The team

    


Dr. Yariv Brotman | Senior lecturer and group leader (click for CV)


Dr. Simy Weil | Lab manager
Simy runs the lab’s daily operations. In addition, she is directly involved in many of the group’s projects and is responsible for running the metabolomic analysis platform.


Dr. Sandra Marcela Correra Cordoba | Postdoctoral fellow
Sandra’s research revolves around  developing ways to utilize plants for the production of unusually structured lipids that are much needed for industrial purposes. Two plants that show great promise in this regard are castor and jojoba. Sandra studies the metabolic networks of these plants, with focus on lipids, and is an expert in metabolic fluxes.


Anastasiya Kuhalskaya | PhD student
Anastasiya performs genetic mapping of lipids and secondary metabolites in tomato fruits for the purpose of finding genes that affect flavor and palatability. Among others, she uses tomato wild species in order to see which genes were lost or gained during thousands of years of domestication and cultivation. This will potentially be useful in breeding programs that attempt to address these traits.


Leah Rosental | PhD student
Leah will study metabolic natural variation in a large panel of tomato accessions under different stress conditions. She measures a variety of horticultural and agronomical traits, which she will integrate with the metabolomic data. This will yield new gene targets for breeding efforts and will increase our basic knowledge of the metabolic reactions that occur in this crucial crop.

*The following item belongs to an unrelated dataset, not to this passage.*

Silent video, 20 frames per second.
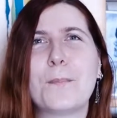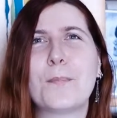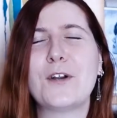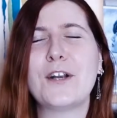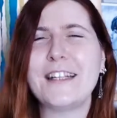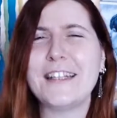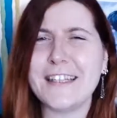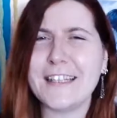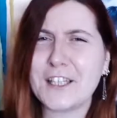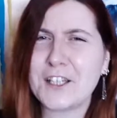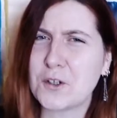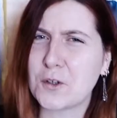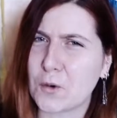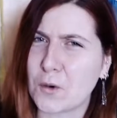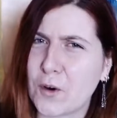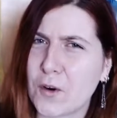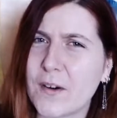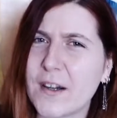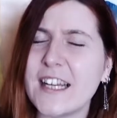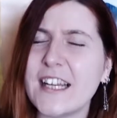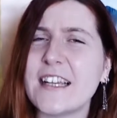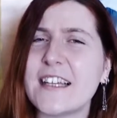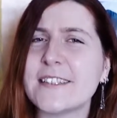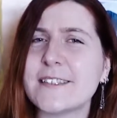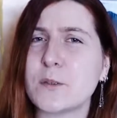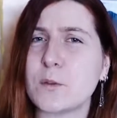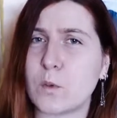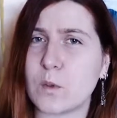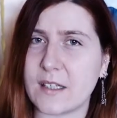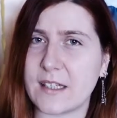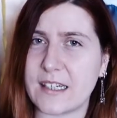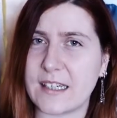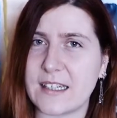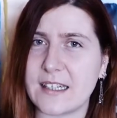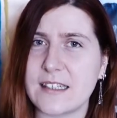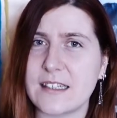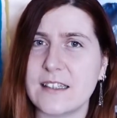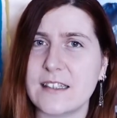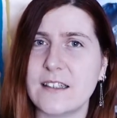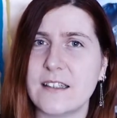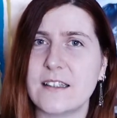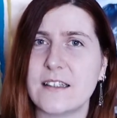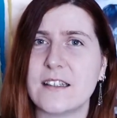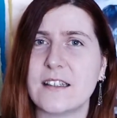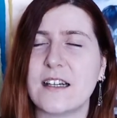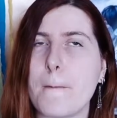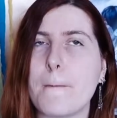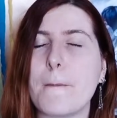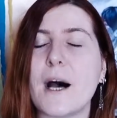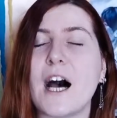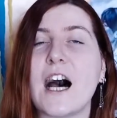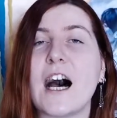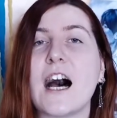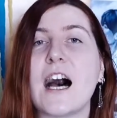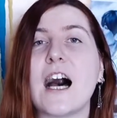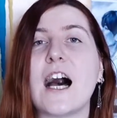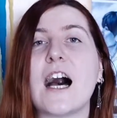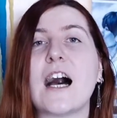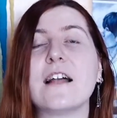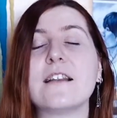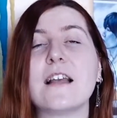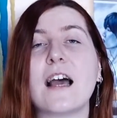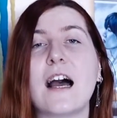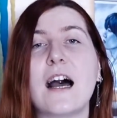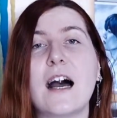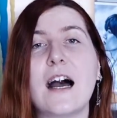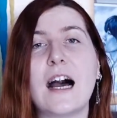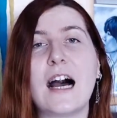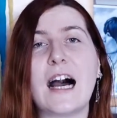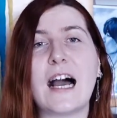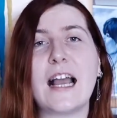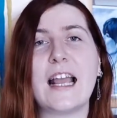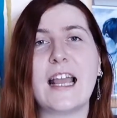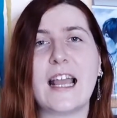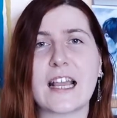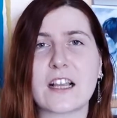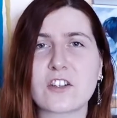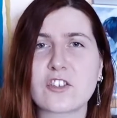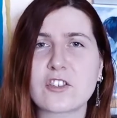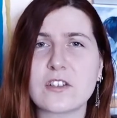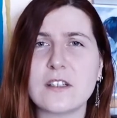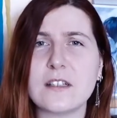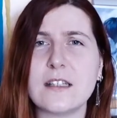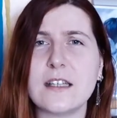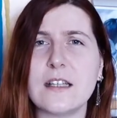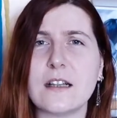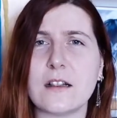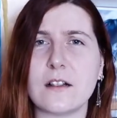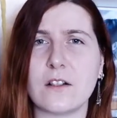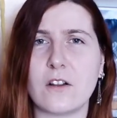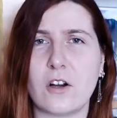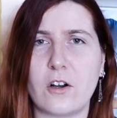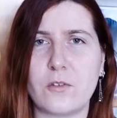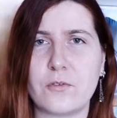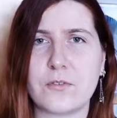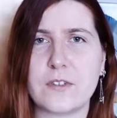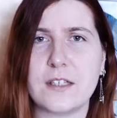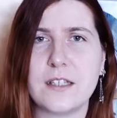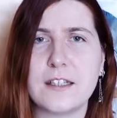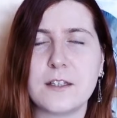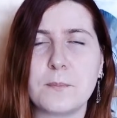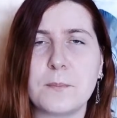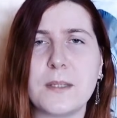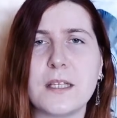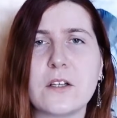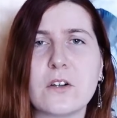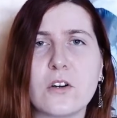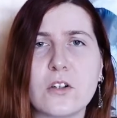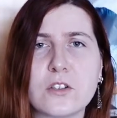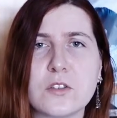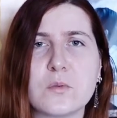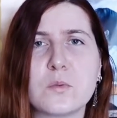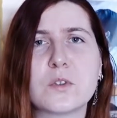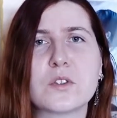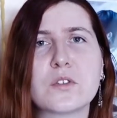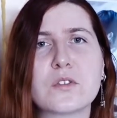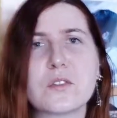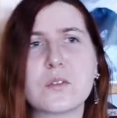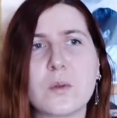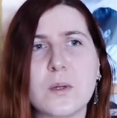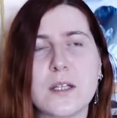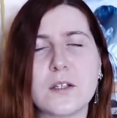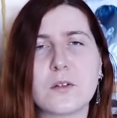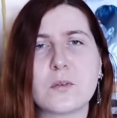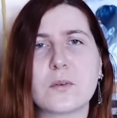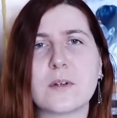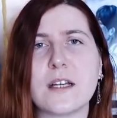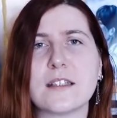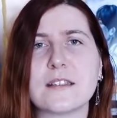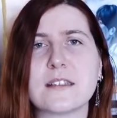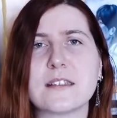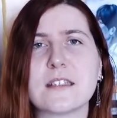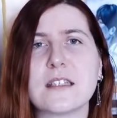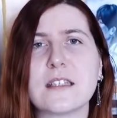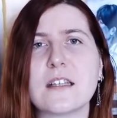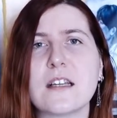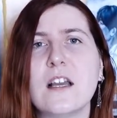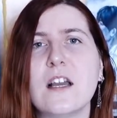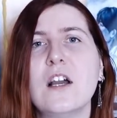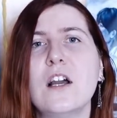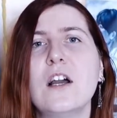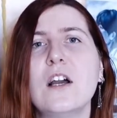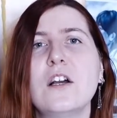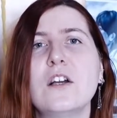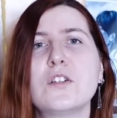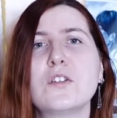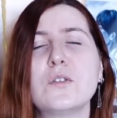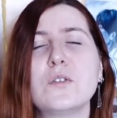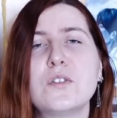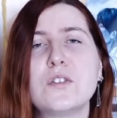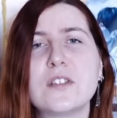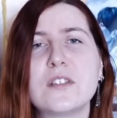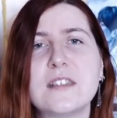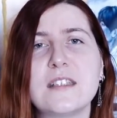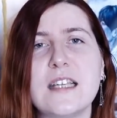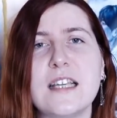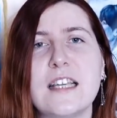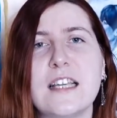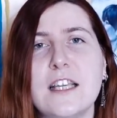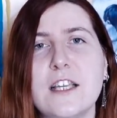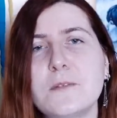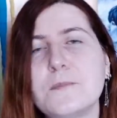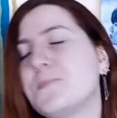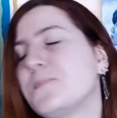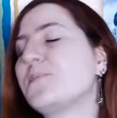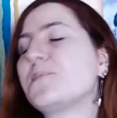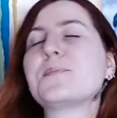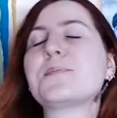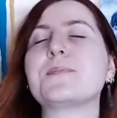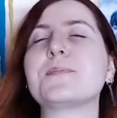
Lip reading: Pretty gory as well, but I actually loved it because it was so interesting to see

Weronika Jasińska | PhD student
Metabolons—supramolecular complexes of enzymes catalyzing sequential metabolic reactions—orchestrate multiple metabolic processes insidee the cell. our current understanding of how metabolons contribute to metabolic regulation remains scarce, primarily because metabolic pathways and protein-protein interaction networks are traditionally studied independently. Weronika, in a project jointly supervised by Dr. Shimon Bershtein, employs an alternative approach to understand how the integration between metabolic pathways and protein-protein interaction networks affects fluxes in response to metabolic demands of the cell. Weronika’s model organism is the gram-positive bacterium Bacillus subtilis.

Dvir Meiri | MSc student

Tali Neiger | MSc student

Yelyzaveta Shapiro | MSc student

Ezra Shternlichet | BSc student

Former members


Taly Lapidot-Cohen | MSc student
Taly studied different strains of the common bean originating from South America, Central America and Europe, with the purpose of defining the architecture of lipid metabolism in this important crop. She performed metabolomic analysis of leaf and seed tissue, then integrated the results with phenotypic and genomic data. In another project, Taly studied metabolic natural variation in a large panel of tomato accessions under different stress conditions.


Urszula Luzarowska | PhD student
Urszula studied the natural variation of lipid composition in Arabidopsis, a classic research plant. How do plants adjust the lipid composition of their cell membranes in response to heat stress? How have different Arabidopsis strains, originating from different parts of the world, developed varying capacities to deal with such stress? These are two prominent questions in Urszula’s research.


Anne-Kathrin Russ | MSc student
Anne-Kathrin supported Urszula’s project regarding lipid composition of Arabidopsis cell membranes. Whereas Urszula used leaf tissue in her research, Anne-Kathrin used seeds. This allowed us to focus on tissue-specific lipids and processes, and has potential practical importance, since many crops are grown for the oil that they accumulate in their seeds.